Свой нож отец оставил на месте преступления. Тот выполнил свое предназначение. Похоже, отец не собирался придумывать себе оправдания. Если верить новостям, нож отца был шестидюймовым и обоюдоострым, с рукояткой, чем-то выкрашенной в коричневый цвет, но чем именно, я не хочу знать. Это меня не удивляет. Он всегда предпочитал ножи «боуи».
Не считая этих подробностей о ноже, которые обнародовала полиция, спустя пять часов после побега отца наверняка было известно только одно: два охранника мертвы, один зарезан, второй застрелен, а отец исчез, как и оружие обеих его жертв. Никаких свидетелей. Никто не видел, как на Отрезке Сени разбился тюремный автомобиль, или просто не хотел признаваться, что видел, пока мой отец бродил где-то неподалеку.
Я же хорошо его знаю и могу заполнить пробелы. Он наверняка долго планировал свой побег. Возможно, годами, как и похищение мамы. Первым делом он, конечно же, прикинулся образцовым заключенным, чтобы втереться в доверие к охранникам, возившим его из тюрьмы на заседания суда и обратно.

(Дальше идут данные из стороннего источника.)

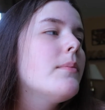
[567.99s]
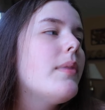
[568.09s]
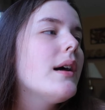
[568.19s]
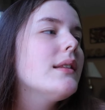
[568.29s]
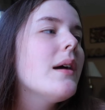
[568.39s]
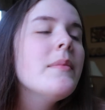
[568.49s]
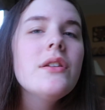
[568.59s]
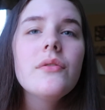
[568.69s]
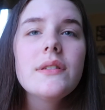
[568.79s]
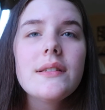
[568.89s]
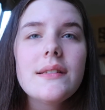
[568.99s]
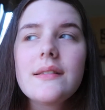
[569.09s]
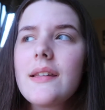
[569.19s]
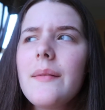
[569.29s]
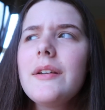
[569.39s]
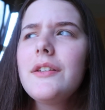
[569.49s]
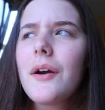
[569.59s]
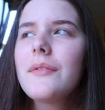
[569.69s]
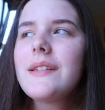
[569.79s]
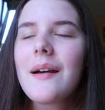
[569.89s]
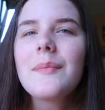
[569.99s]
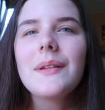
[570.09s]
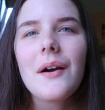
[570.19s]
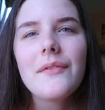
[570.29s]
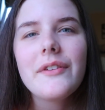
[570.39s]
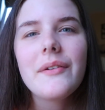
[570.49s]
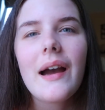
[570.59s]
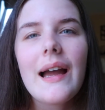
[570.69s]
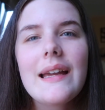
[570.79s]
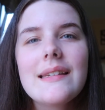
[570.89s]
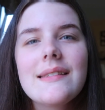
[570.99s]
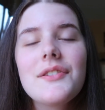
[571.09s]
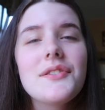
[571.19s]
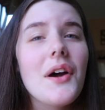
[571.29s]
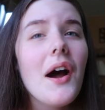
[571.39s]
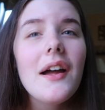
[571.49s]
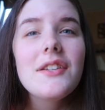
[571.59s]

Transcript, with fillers: but let me do let me know down below if you guys saw a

Очень часто побеги заключенных осуществляются благодаря человеческому фактору – охранники не закрывают наручники на двойной замок, потому что не видят в заключенном угрозы, или не замечают при обыске ключ от наручников, припрятанный в его одежде, а иногда и в теле, – по этой же причине. Перевозя заключенных с плохой репутацией, принимают дополнительные меры предосторожности, поэтому мой отец наверняка сделал все, чтобы не стать одним из них.
От тюрьмы в Маркетте до здания окружного суда в Люке, где слушалось его дело, около сотни миль, значит, они провели много часов в пути. Такие психопаты, как мой отец, могут быть очень обаятельными. Нетрудно представить, как он болтает с охранниками, пытаясь выяснить, чем они интересуются, и очаровывая их шаг за шагом. Так же, как он втерся в доверие к маме, сказав ей когда-то, что ищет свою собаку. Так же, как играл на моих интересах, когда я была ребенком, чтобы настроить против матери, причем столь тонко и изощренно, что мне понадобились годы терапии, чтобы поверить: ей вовсе не было на меня наплевать.